I have domain and range of ln(sqrt(x)-1) as D: x>1 and R: reals. Is it correct? The arctan throws me off. I am not sure..I know for arctan(x), the domain is R and the range is (-pi/2,pi/2), but here I am not sure.
• Sep 21st 2010, 08:33 AM
Ulysses
I'm agree for the domain, but why you say that the range are the reals? you actually know that $\displaystyle \frac{-\pi}{2}<arctan<\frac{\pi}{2}$, so the range must be between those values, and actually as you got the ln, you know that the range is $\displaystyle 0<arctan<\frac{\pi}{2}$

Thats how I see it.
• Sep 21st 2010, 08:45 AM
Plato
Quote:

Originally Posted by Ulysses
I'm agree for the domain, but why you say that the range are the reals? you actually know that $\displaystyle \frac{-\pi}{2}<arctan<\frac{\pi}{2}$, so the range must be between those values, and actually as you got the ln, you know that the range is $\displaystyle 0<arctan<\frac{\pi}{2}$

@Ulysses, did you notice that the function to cubed?
• Sep 21st 2010, 08:46 AM
Ulysses
Oh, no, I didn't, sorry.

I actually think that my last deduction about the natural logarithm its wrong, cause it tends to $\displaystyle -\infty$ as the inside of it tends to zero.
• Sep 21st 2010, 09:00 AM
Plato
Quote:

Originally Posted by Ulysses
I actually think that my last deduction about the natural logarithm its wrong, cause it tends to $\displaystyle -\infty$ as the inside of it tends to zero.

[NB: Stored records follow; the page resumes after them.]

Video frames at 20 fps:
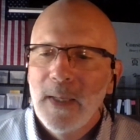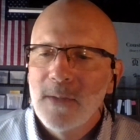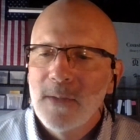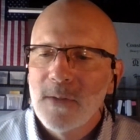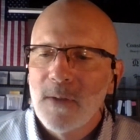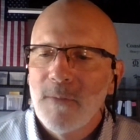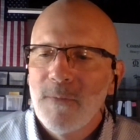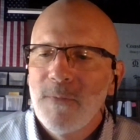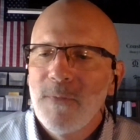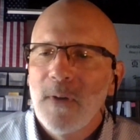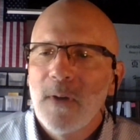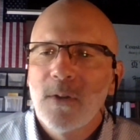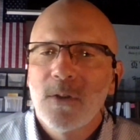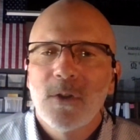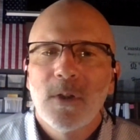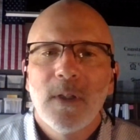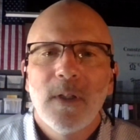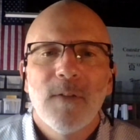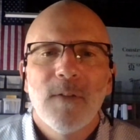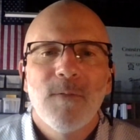as a
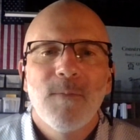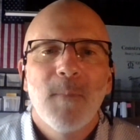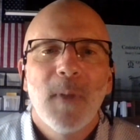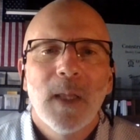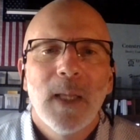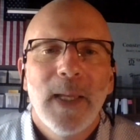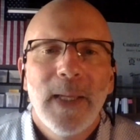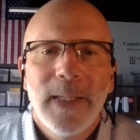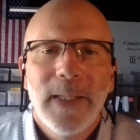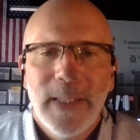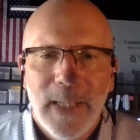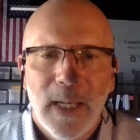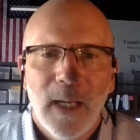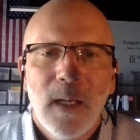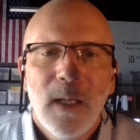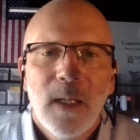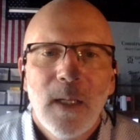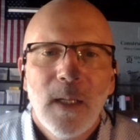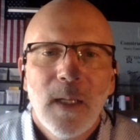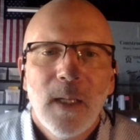function of millennia,
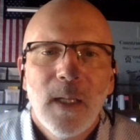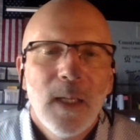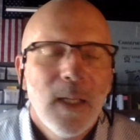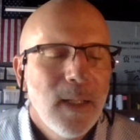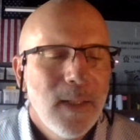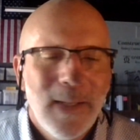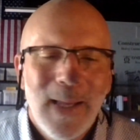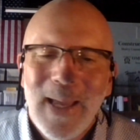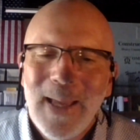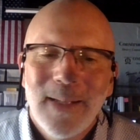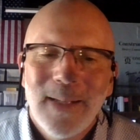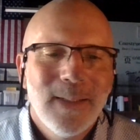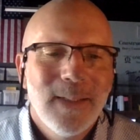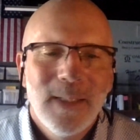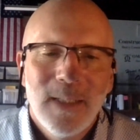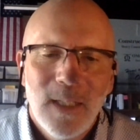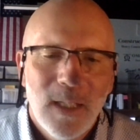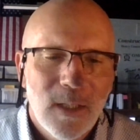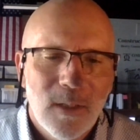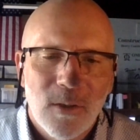not
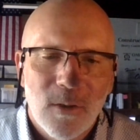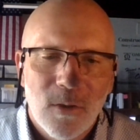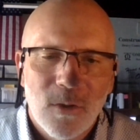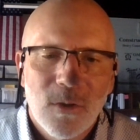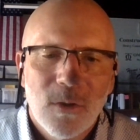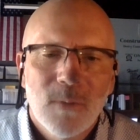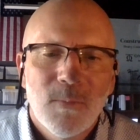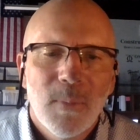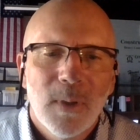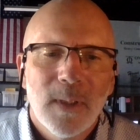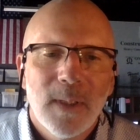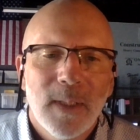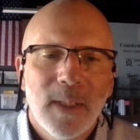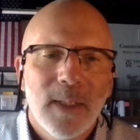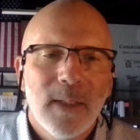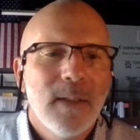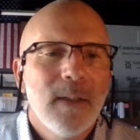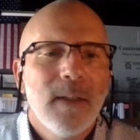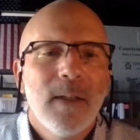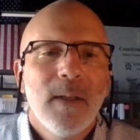years, but
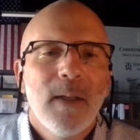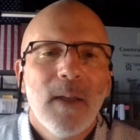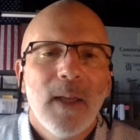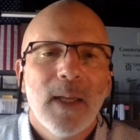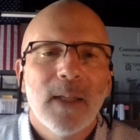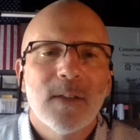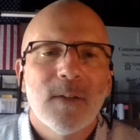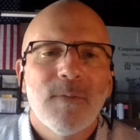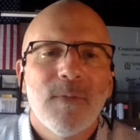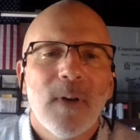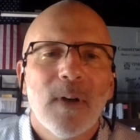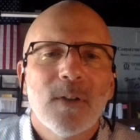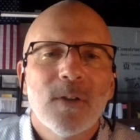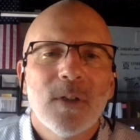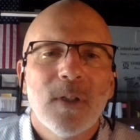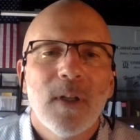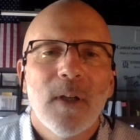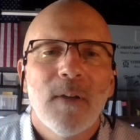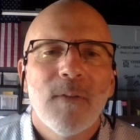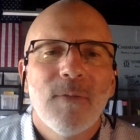as a
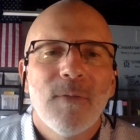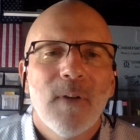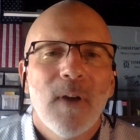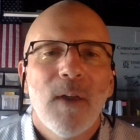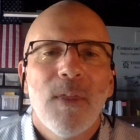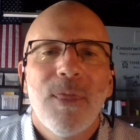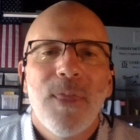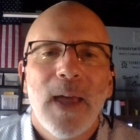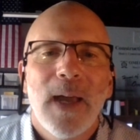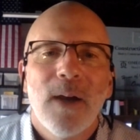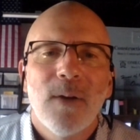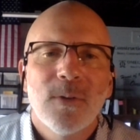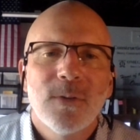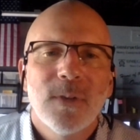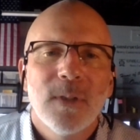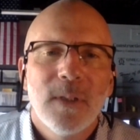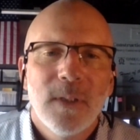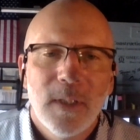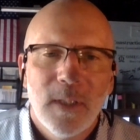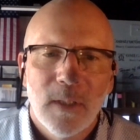function of
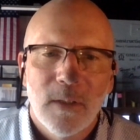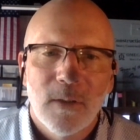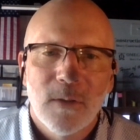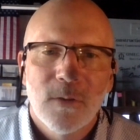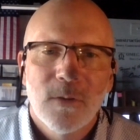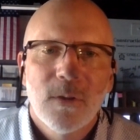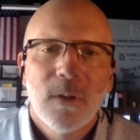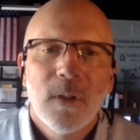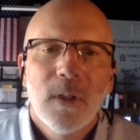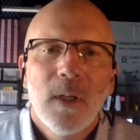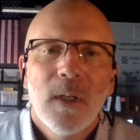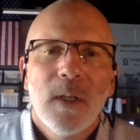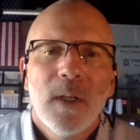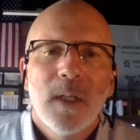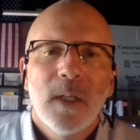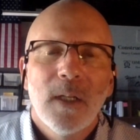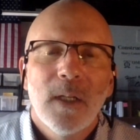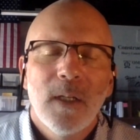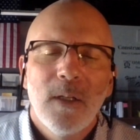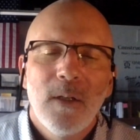1,000 years.
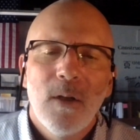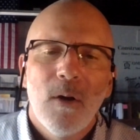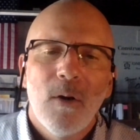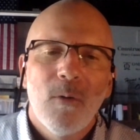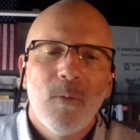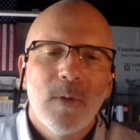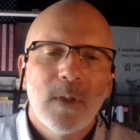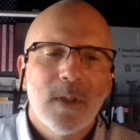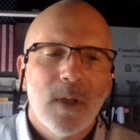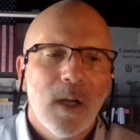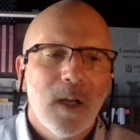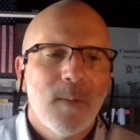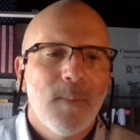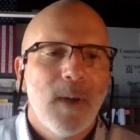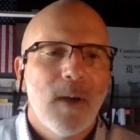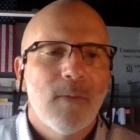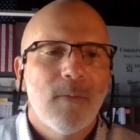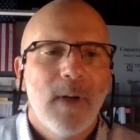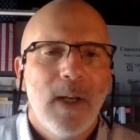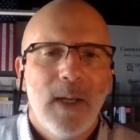We talk
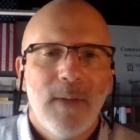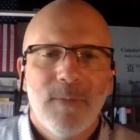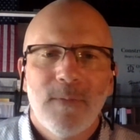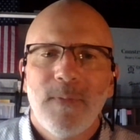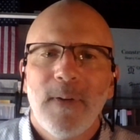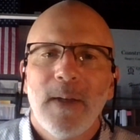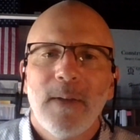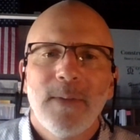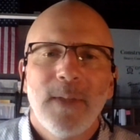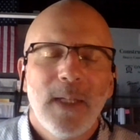about raft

That is correct. So what is the range?
• Sep 21st 2010, 09:48 AM
zhupolongjoe
So would the range be (-infinity, pi/2)?
• Sep 21st 2010, 10:08 AM
Plato
Consider the fact that $\displaystyle \arctan$ is a bounded function:
$\displaystyle \displaystyle \left( {\left( { - \frac{\pi } {2}} \right)^3 ,\left( {\frac{\pi } {2}} \right)^3 } \right)$